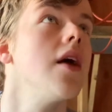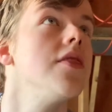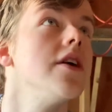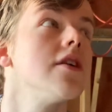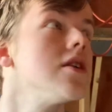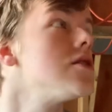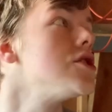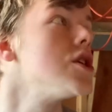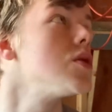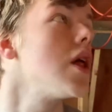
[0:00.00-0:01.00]
there is
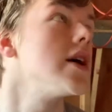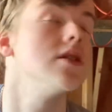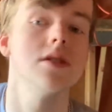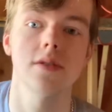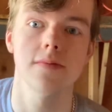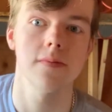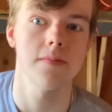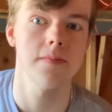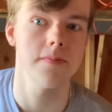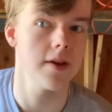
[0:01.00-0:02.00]
no lights
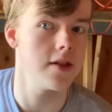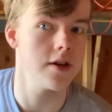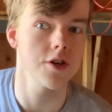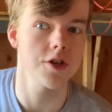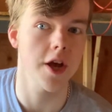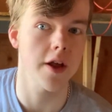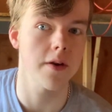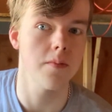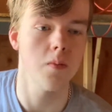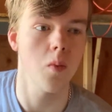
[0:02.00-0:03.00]
in this shed
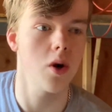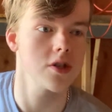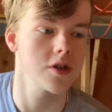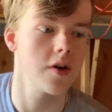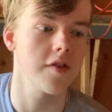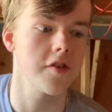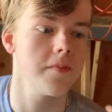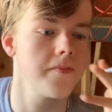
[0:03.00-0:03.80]
whatsoever.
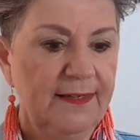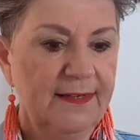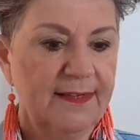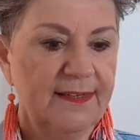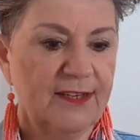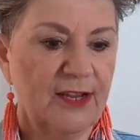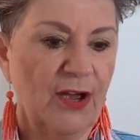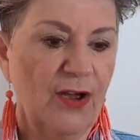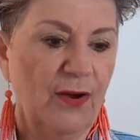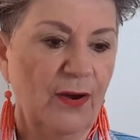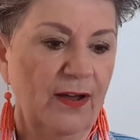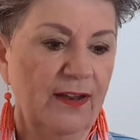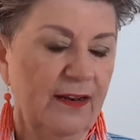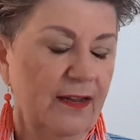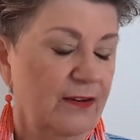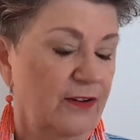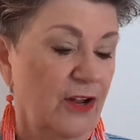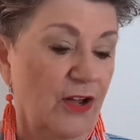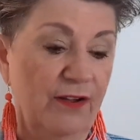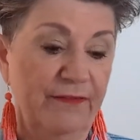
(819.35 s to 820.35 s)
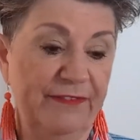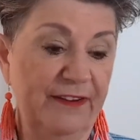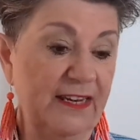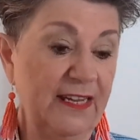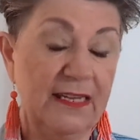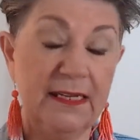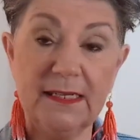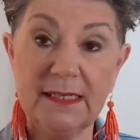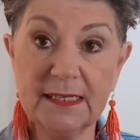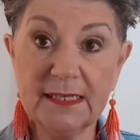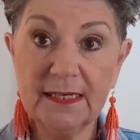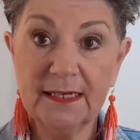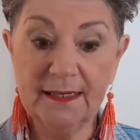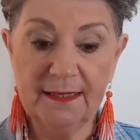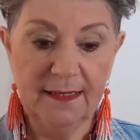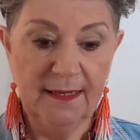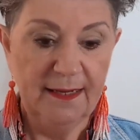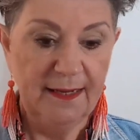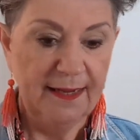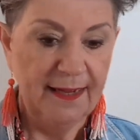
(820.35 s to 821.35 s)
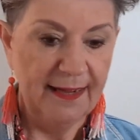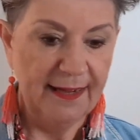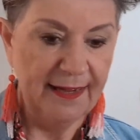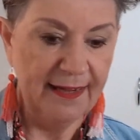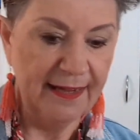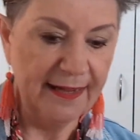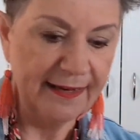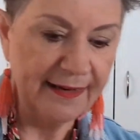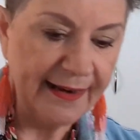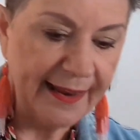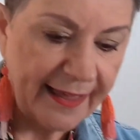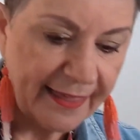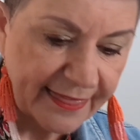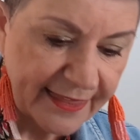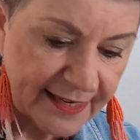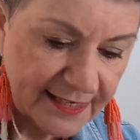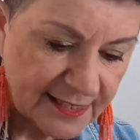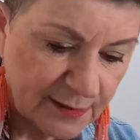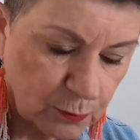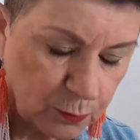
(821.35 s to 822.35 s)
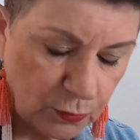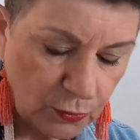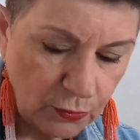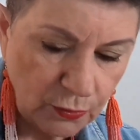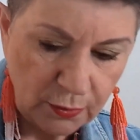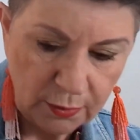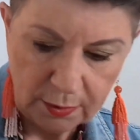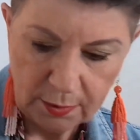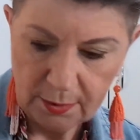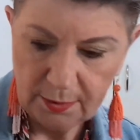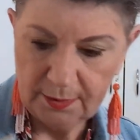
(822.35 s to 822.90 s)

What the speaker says: so I don't know if it is. Now this wool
════════
◆ **Assigned task**
In your answer, copy exactly the lines running from the line with "(820.35 s to 821.35 s)" to the end of the material above, both included, and omit all pictures.

◆ **Output for this task**
(820.35 s to 821.35 s)
(821.35 s to 822.35 s)
(822.35 s to 822.90 s)

What the speaker says: so I don't know if it is. Now this wool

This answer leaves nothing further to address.